* Description of the task: Scan the records below for the line containing "Silent video, 16 frames per second." and the line containing "What the speaker". Copy both, plus every line between, exactly.

[[ Raw data open ]]

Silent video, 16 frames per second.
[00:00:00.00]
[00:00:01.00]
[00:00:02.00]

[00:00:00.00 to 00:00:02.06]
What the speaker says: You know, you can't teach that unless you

[[ Raw data closed ]]
[[ Raw data open ]]

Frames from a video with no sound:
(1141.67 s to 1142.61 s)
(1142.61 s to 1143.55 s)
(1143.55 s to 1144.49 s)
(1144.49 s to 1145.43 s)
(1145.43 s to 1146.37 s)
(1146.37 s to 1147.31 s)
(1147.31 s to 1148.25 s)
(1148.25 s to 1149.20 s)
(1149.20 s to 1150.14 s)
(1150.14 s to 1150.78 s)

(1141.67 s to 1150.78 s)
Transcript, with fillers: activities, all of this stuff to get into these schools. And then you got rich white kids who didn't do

[[ Raw data closed ]]

* Expected answer:
Silent video, 16 frames per second.
[00:00:00.00]
[00:00:01.00]
[00:00:02.00]

[00:00:00.00 to 00:00:02.06]
What the speaker says: You know, you can't teach that unless you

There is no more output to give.